Bienvenidos al mundo que he recorrido en mis vaqueros.
Espero que disfrutéis de las vistas.
El espectáculo debe continuar. El escenario, vacío, iluminado por focos de una luz tan blanca que parecía bajar del mismo cielo. Esperaba. Y el público contenía la respiración. Todo el enorme palco aguardaba, ansioso.

Tras las cortinas estaba él. Cerró los ojos y contó hasta tres. Estaba temblando.
En los ensayos había tropezado tantas veces… Necesitaba bailar más, practicar mucho más los pasos, concienciarse… Pero no tenía tiempo. Todos lo estaban esperando.
Deseaba, con todas sus fuerzas, salir corriendo de allí, tan rápido como sus piernas le permitiesen. Correr, lejos de todo. Del miedo, de la atenta mirada del mundo, de todas las expectativas… Y sabía que no debía hacerlo. Se había jurado que no volvería a huir de nada. Había sufrido demasiadas veces el dolor de la pérdida. Y no estaba dispuesto a volver a sufrir, a tener que empezar de cero, en cualquier otro callejón harapiento.

Quería bailar.
Y eso, justamente, fue lo que hizo. Subió los peldaños que lo separaban del escenario de uno en uno, sintiendo la madera pulida y caliente bajo sus pies. Despacio. A su ritmo. Despacio…
Los focos lo deslumbraron, pero no le importó. Todo dejó de ser importante. Todo menos la música. Y las manos. Y los pies. El corazón bombeó sangre, y esfuerzo, y dolor. Y el chico bailó con rabia, con desesperación. Los ojos no veían nada. Notaba húmedas las mejillas a causa de sus lágrimas, pero no era consciente de ello.

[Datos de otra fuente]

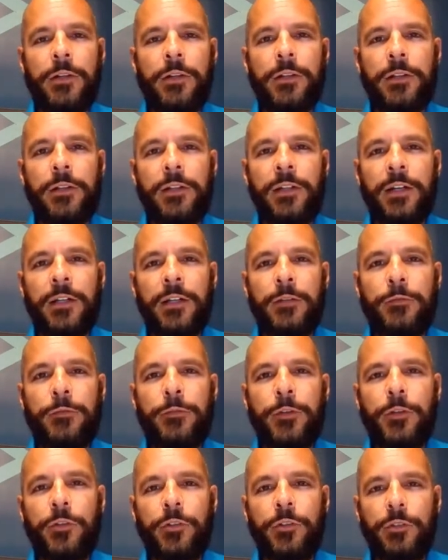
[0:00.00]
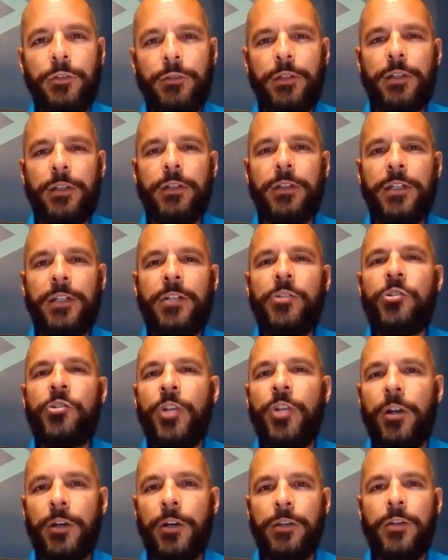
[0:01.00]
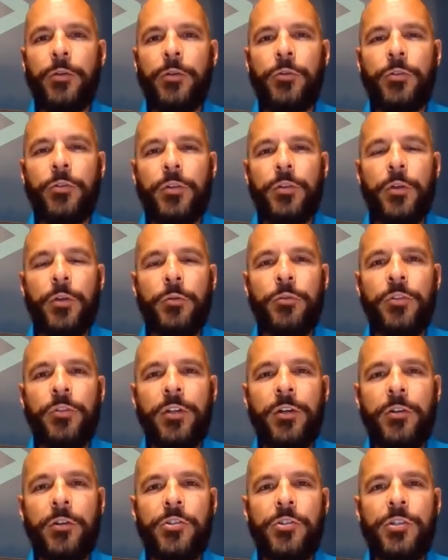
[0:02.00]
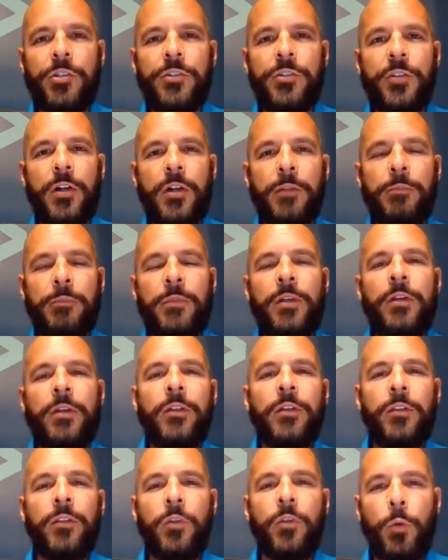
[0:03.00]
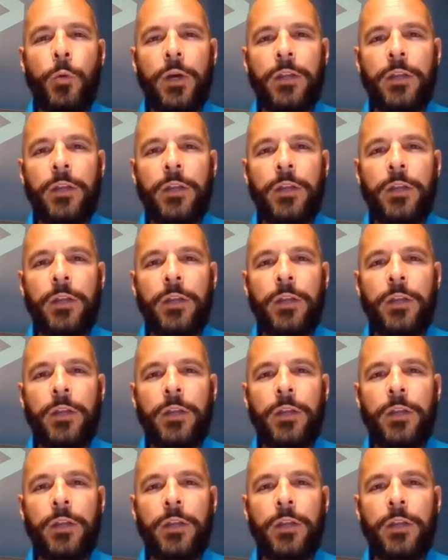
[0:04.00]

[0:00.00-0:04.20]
kind of again sharing those synergies on the way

Ni de las gotas de sudor que le corrían por la frente, ni de la tensión que apretaba todos y cada uno de los músculos de su cuerpo. Solo importaba la música. Poco a poco se fue entregando, soltándose. Se permitió volver a sentir. A disfrutar. No sonreía, estaba demasiado concentrado. Pero sus ojos, aquellos enormes ojos castaños, brillaban. Brillaban con tanta fuerza que costaba mirarlos sin parpadear.

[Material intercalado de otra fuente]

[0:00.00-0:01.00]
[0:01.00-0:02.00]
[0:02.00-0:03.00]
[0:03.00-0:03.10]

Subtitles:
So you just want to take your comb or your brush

Y al terminar, apenas hizo caso de la ovación del público. Incluso se pusieron de pie para aplaudir. Hizo la reverencia ensayada de forma casi automática, sin ser consciente de que le aplaudían a él. Porque en realidad, no le importaba. No había bailado para ellos, ni por el dinero que habían pagado en la puerta del viejo teatro. Había bailado para él. Porque se prometió no abandonar. Y porque era consciente de que, ante todo, el espectáculo debía continuar.